[Stored data entries]
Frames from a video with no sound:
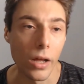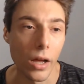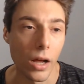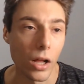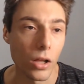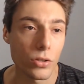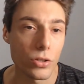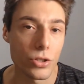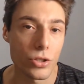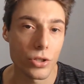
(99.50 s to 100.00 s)

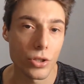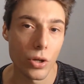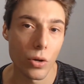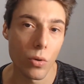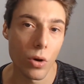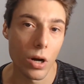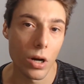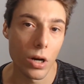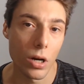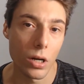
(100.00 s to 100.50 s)

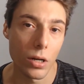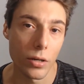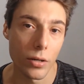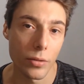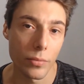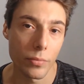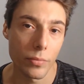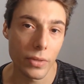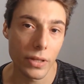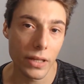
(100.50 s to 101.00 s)

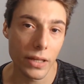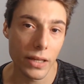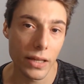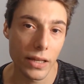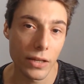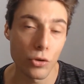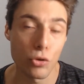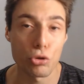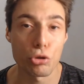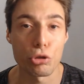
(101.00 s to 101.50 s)
Also,
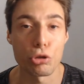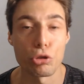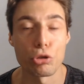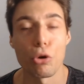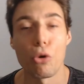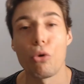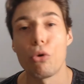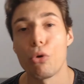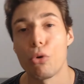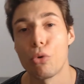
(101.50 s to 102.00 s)
in a
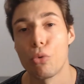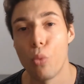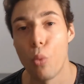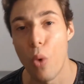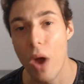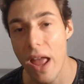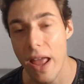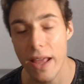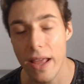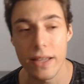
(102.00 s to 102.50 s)
certain
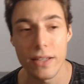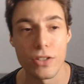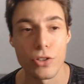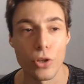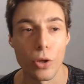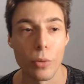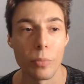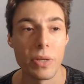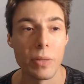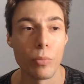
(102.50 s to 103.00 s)
way,
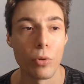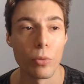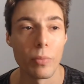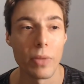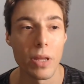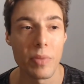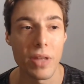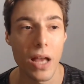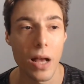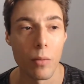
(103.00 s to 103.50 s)
some people
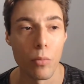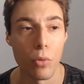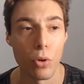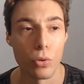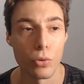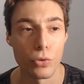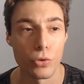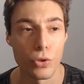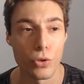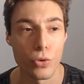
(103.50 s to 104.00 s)
may be
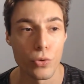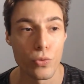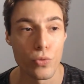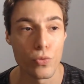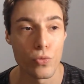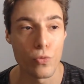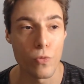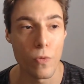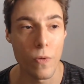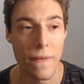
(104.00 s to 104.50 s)
able
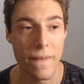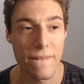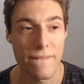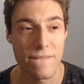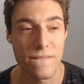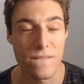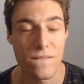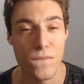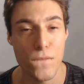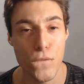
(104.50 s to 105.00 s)
to
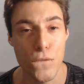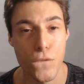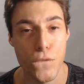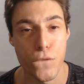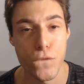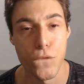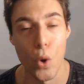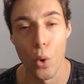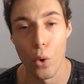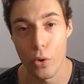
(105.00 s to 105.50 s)

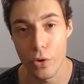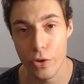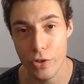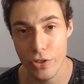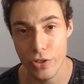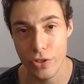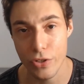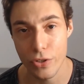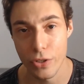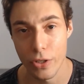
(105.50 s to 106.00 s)

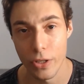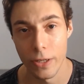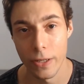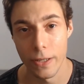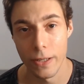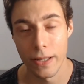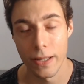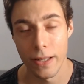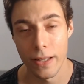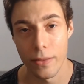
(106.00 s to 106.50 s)
force
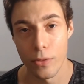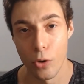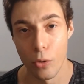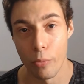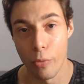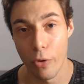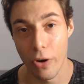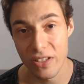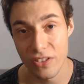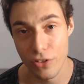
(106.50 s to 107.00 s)
their
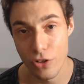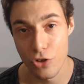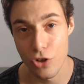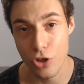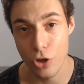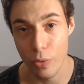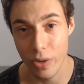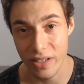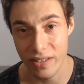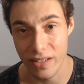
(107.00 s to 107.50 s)
brains to
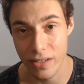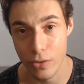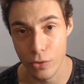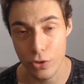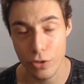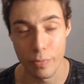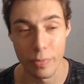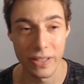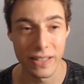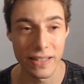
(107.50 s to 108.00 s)
generate
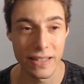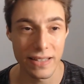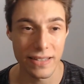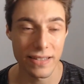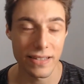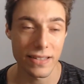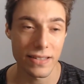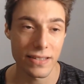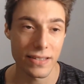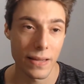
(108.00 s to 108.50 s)
tears, but
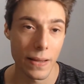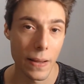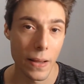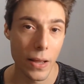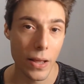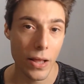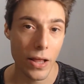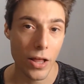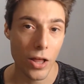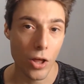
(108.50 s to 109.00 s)
this is
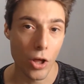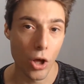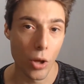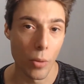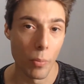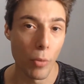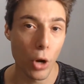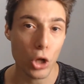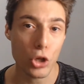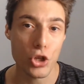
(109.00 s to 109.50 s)

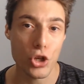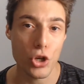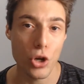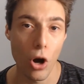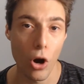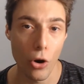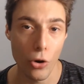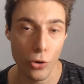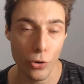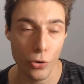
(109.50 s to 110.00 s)
much
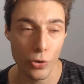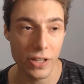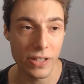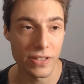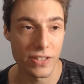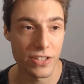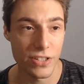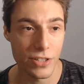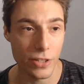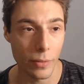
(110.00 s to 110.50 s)
harder
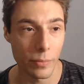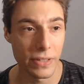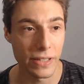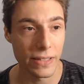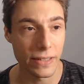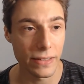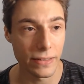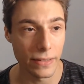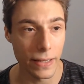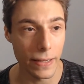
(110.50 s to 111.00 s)
than
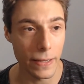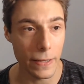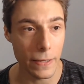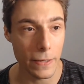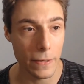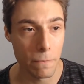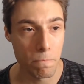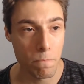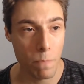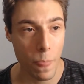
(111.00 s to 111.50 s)
something
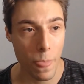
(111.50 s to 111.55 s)
like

*Task to carry out*.
Please give the records again word for word, omitting all images.

*Task output*.
Frames from a video with no sound:
(99.50 s to 100.00 s)

(100.00 s to 100.50 s)

(100.50 s to 101.00 s)

(101.00 s to 101.50 s)
Also,
(101.50 s to 102.00 s)
in a
(102.00 s to 102.50 s)
certain
(102.50 s to 103.00 s)
way,
(103.00 s to 103.50 s)
some people
(103.50 s to 104.00 s)
may be
(104.00 s to 104.50 s)
able
(104.50 s to 105.00 s)
to
(105.00 s to 105.50 s)

(105.50 s to 106.00 s)

(106.00 s to 106.50 s)
force
(106.50 s to 107.00 s)
their
(107.00 s to 107.50 s)
brains to
(107.50 s to 108.00 s)
generate
(108.00 s to 108.50 s)
tears, but
(108.50 s to 109.00 s)
this is
(109.00 s to 109.50 s)

(109.50 s to 110.00 s)
much
(110.00 s to 110.50 s)
harder
(110.50 s to 111.00 s)
than
(111.00 s to 111.50 s)
something
(111.50 s to 111.55 s)
like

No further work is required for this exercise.